Construction of a DsRed-tagged expression construct (for Experiment 5) We will use a recombination based cloning technique, developed by Invitrogen Inc., to tag your candidate centrosome proteins with the red fluorescent protein DsRed in an vector that can be used to express your DsRed-tagged proteins in human cells. The system we will use is modeled off of bacteriophage lambda, which integrates into and excises from the bacterial chromosome by recombination between sequences called att sites (Figure 12 A below). The Gateway® cloning system (Figure 12 C below) utilizes the lambda att sites to drive directional transfer a gene of interest (GOI) from a starting plasmid (called an entry vector) into one of several expression plasmids (called destination vectors). Entry vectors harbor the kanamycin bacterial resistance marker (kanr). Destination vectors harbor the ampicillin resistance marker (ampr) and the ccdB gene. Because entry vectors lack ampr and the ccdB gene is toxic to E. coli strain DH5α, neither vector can transform DH5α to ampicillin resistance. However, recombination between an entry vector and a destination vector, catalyzed by a mix of lambda recombination proteins called LR Clonase®, results in the GOI swapping places with the ccdB gene.

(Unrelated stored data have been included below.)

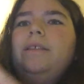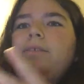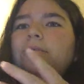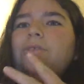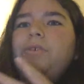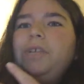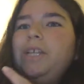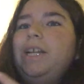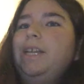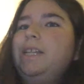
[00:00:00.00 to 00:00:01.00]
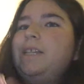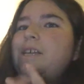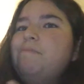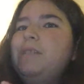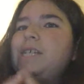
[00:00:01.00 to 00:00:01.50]
You'll notice that I
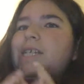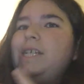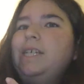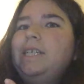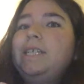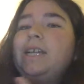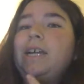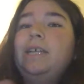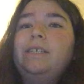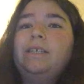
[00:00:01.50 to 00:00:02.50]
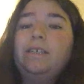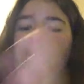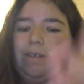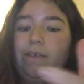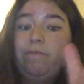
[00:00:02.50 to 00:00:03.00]
skipped 6. I
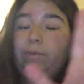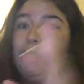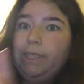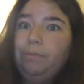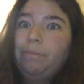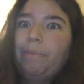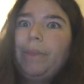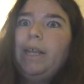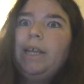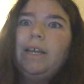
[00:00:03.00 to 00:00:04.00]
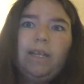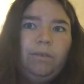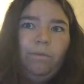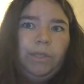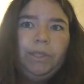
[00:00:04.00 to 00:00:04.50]
have a reason.
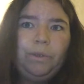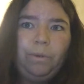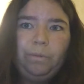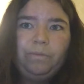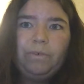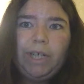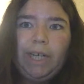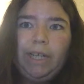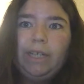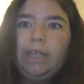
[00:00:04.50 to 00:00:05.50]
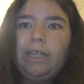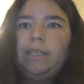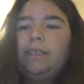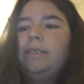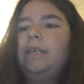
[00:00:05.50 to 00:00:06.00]
I wasn't home Friday
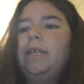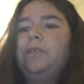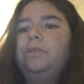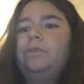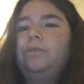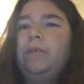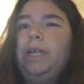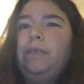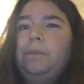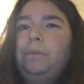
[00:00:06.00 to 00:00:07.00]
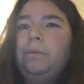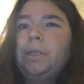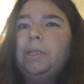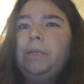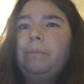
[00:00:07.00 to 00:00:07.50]
and I tried to
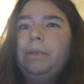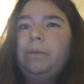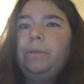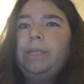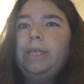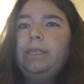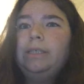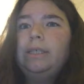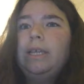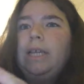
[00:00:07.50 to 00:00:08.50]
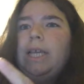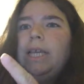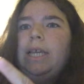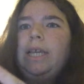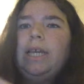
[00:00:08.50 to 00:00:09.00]
watch episode 6.
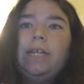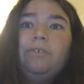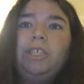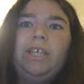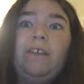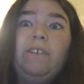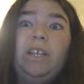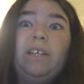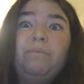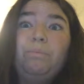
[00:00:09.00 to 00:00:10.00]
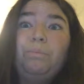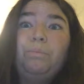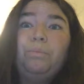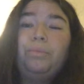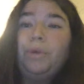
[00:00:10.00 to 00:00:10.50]
I was just having a lot of
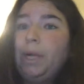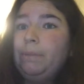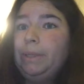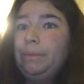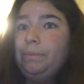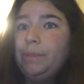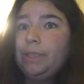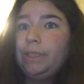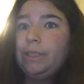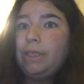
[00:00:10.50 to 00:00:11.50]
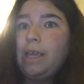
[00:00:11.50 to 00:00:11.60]
problems.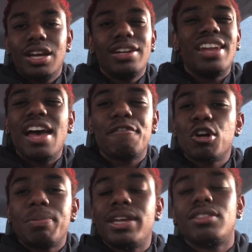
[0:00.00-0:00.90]

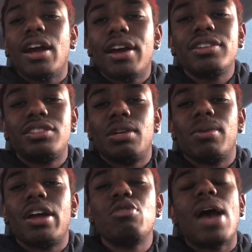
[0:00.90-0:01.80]
Never be thirsty,
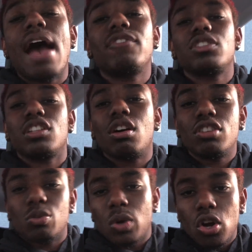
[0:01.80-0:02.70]
bro. You have to slow
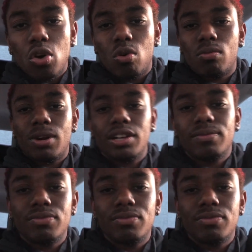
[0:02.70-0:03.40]
your roll, bro.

Entry vectors do not contain any information required to express the GOI, while destination vectors contain DNA sequences that direct the expression of the GOI, typically fused to a specific epitope tag. Therefore, recombination between an entry vector and a destination vector transfers the GOI from a universal starting vector (the entry vector) into a specialized expression vector that can transform DH5α to ampicillin resistance. The power of the Gateway® system is that once you have made an entry vector containing a GOI, it can be rapidly used to generate a virtually unlimited number of specialized vectors for the expression of variety of tagged versions in various cell types for a broad range of experiments.

We have obtained cDNAs encoding each of the candidate centrosome proteins. You will first generate a PCR product containing your cDNA that you will clone into an entry vector that is chemically coupled to DNA Topoisomerase (Figure 12B). You will then tag your candidate proteins with DsRed by using LR Clonase® to transfer your cDNA into pDEST-DsRed to create an expression clone that expresses a DsRed-tagged version of the protein encoded by your cDNA.

Figure 12. Recombination based cloning.

(A) The Lambda (λ) bacteriophage genome is circularized upon entry into the host cell to create a single attP site. The bacterial genome contains a single attB site into which λ integrates by homologous recombination to create hybrid attL and attR sites. Excision is achieved by recombination between the attL and attR sites, which regenerates the attP and attB sites.

(B) A PCR product amplified from a vector containing a Gene of Interest (GOI) can be cloned into pENTR-TOPO via the coupled Topoisomerase to generate and entry construct for the Gateway® system.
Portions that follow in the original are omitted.